BEGIN Task input

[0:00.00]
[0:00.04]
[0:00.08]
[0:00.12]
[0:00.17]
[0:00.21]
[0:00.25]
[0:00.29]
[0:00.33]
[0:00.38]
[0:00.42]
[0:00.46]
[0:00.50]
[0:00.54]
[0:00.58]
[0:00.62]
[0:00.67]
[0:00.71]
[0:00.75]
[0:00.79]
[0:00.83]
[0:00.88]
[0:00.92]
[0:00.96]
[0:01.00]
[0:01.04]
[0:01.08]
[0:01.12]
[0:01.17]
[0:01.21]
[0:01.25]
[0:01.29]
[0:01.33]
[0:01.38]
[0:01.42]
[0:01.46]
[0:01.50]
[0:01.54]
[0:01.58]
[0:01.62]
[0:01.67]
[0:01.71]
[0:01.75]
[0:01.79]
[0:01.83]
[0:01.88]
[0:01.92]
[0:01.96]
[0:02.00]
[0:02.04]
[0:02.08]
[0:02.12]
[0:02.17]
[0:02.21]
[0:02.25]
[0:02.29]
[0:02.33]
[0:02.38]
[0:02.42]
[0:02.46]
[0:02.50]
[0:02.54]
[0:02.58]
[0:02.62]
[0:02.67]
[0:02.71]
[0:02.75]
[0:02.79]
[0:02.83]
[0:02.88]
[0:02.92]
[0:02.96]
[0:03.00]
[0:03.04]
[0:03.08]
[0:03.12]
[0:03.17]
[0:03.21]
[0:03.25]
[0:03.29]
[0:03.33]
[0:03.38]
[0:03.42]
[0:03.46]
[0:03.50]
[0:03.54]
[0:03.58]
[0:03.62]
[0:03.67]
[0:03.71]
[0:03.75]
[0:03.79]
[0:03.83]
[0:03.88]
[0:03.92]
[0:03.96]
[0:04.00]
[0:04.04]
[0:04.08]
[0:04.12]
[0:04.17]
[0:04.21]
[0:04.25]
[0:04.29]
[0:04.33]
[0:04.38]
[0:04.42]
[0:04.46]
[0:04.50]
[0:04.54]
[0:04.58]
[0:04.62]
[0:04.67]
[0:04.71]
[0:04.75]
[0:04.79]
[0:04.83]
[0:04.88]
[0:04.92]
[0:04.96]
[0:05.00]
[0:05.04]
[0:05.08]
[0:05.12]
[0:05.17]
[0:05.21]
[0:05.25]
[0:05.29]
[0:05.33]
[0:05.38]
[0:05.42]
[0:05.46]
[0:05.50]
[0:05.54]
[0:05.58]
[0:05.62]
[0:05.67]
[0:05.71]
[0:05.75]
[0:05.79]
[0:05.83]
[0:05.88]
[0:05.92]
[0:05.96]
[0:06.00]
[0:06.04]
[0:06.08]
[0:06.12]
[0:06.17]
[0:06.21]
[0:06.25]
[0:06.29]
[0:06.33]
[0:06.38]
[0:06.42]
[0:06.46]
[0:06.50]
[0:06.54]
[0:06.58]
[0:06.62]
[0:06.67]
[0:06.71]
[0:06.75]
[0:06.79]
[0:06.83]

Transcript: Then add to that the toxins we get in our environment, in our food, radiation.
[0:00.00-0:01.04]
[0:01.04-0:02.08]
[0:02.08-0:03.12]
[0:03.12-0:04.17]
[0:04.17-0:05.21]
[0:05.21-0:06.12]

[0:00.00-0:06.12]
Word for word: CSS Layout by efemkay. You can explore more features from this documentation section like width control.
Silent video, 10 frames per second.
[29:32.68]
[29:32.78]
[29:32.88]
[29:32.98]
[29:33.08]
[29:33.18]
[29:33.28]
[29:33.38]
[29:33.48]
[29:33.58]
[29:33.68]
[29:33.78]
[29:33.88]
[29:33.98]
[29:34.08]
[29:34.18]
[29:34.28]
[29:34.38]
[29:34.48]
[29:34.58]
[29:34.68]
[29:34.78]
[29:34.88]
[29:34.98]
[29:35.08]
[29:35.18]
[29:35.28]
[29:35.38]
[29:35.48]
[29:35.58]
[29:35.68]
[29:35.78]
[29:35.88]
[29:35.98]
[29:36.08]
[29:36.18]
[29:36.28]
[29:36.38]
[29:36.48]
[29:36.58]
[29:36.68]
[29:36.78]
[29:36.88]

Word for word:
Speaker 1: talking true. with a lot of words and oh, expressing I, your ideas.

END Task input

An exact transcription of all the records is needed.

[0:00.00]
[0:00.04]
[0:00.08]
[0:00.12]
[0:00.17]
[0:00.21]
[0:00.25]
[0:00.29]
[0:00.33]
[0:00.38]
[0:00.42]
[0:00.46]
[0:00.50]
[0:00.54]
[0:00.58]
[0:00.62]
[0:00.67]
[0:00.71]
[0:00.75]
[0:00.79]
[0:00.83]
[0:00.88]
[0:00.92]
[0:00.96]
[0:01.00]
[0:01.04]
[0:01.08]
[0:01.12]
[0:01.17]
[0:01.21]
[0:01.25]
[0:01.29]
[0:01.33]
[0:01.38]
[0:01.42]
[0:01.46]
[0:01.50]
[0:01.54]
[0:01.58]
[0:01.62]
[0:01.67]
[0:01.71]
[0:01.75]
[0:01.79]
[0:01.83]
[0:01.88]
[0:01.92]
[0:01.96]
[0:02.00]
[0:02.04]
[0:02.08]
[0:02.12]
[0:02.17]
[0:02.21]
[0:02.25]
[0:02.29]
[0:02.33]
[0:02.38]
[0:02.42]
[0:02.46]
[0:02.50]
[0:02.54]
[0:02.58]
[0:02.62]
[0:02.67]
[0:02.71]
[0:02.75]
[0:02.79]
[0:02.83]
[0:02.88]
[0:02.92]
[0:02.96]
[0:03.00]
[0:03.04]
[0:03.08]
[0:03.12]
[0:03.17]
[0:03.21]
[0:03.25]
[0:03.29]
[0:03.33]
[0:03.38]
[0:03.42]
[0:03.46]
[0:03.50]
[0:03.54]
[0:03.58]
[0:03.62]
[0:03.67]
[0:03.71]
[0:03.75]
[0:03.79]
[0:03.83]
[0:03.88]
[0:03.92]
[0:03.96]
[0:04.00]
[0:04.04]
[0:04.08]
[0:04.12]
[0:04.17]
[0:04.21]
[0:04.25]
[0:04.29]
[0:04.33]
[0:04.38]
[0:04.42]
[0:04.46]
[0:04.50]
[0:04.54]
[0:04.58]
[0:04.62]
[0:04.67]
[0:04.71]
[0:04.75]
[0:04.79]
[0:04.83]
[0:04.88]
[0:04.92]
[0:04.96]
[0:05.00]
[0:05.04]
[0:05.08]
[0:05.12]
[0:05.17]
[0:05.21]
[0:05.25]
[0:05.29]
[0:05.33]
[0:05.38]
[0:05.42]
[0:05.46]
[0:05.50]
[0:05.54]
[0:05.58]
[0:05.62]
[0:05.67]
[0:05.71]
[0:05.75]
[0:05.79]
[0:05.83]
[0:05.88]
[0:05.92]
[0:05.96]
[0:06.00]
[0:06.04]
[0:06.08]
[0:06.12]
[0:06.17]
[0:06.21]
[0:06.25]
[0:06.29]
[0:06.33]
[0:06.38]
[0:06.42]
[0:06.46]
[0:06.50]
[0:06.54]
[0:06.58]
[0:06.62]
[0:06.67]
[0:06.71]
[0:06.75]
[0:06.79]
[0:06.83]

Transcript: Then add to that the toxins we get in our environment, in our food, radiation.
[0:00.00-0:01.04]
[0:01.04-0:02.08]
[0:02.08-0:03.12]
[0:03.12-0:04.17]
[0:04.17-0:05.21]
[0:05.21-0:06.12]

[0:00.00-0:06.12]
Word for word: CSS Layout by efemkay. You can explore more features from this documentation section like width control.
Silent video, 10 frames per second.
[29:32.68]
[29:32.78]
[29:32.88]
[29:32.98]
[29:33.08]
[29:33.18]
[29:33.28]
[29:33.38]
[29:33.48]
[29:33.58]
[29:33.68]
[29:33.78]
[29:33.88]
[29:33.98]
[29:34.08]
[29:34.18]
[29:34.28]
[29:34.38]
[29:34.48]
[29:34.58]
[29:34.68]
[29:34.78]
[29:34.88]
[29:34.98]
[29:35.08]
[29:35.18]
[29:35.28]
[29:35.38]
[29:35.48]
[29:35.58]
[29:35.68]
[29:35.78]
[29:35.88]
[29:35.98]
[29:36.08]
[29:36.18]
[29:36.28]
[29:36.38]
[29:36.48]
[29:36.58]
[29:36.68]
[29:36.78]
[29:36.88]

Word for word:
Speaker 1: talking true. with a lot of words and oh, expressing I, your ideas.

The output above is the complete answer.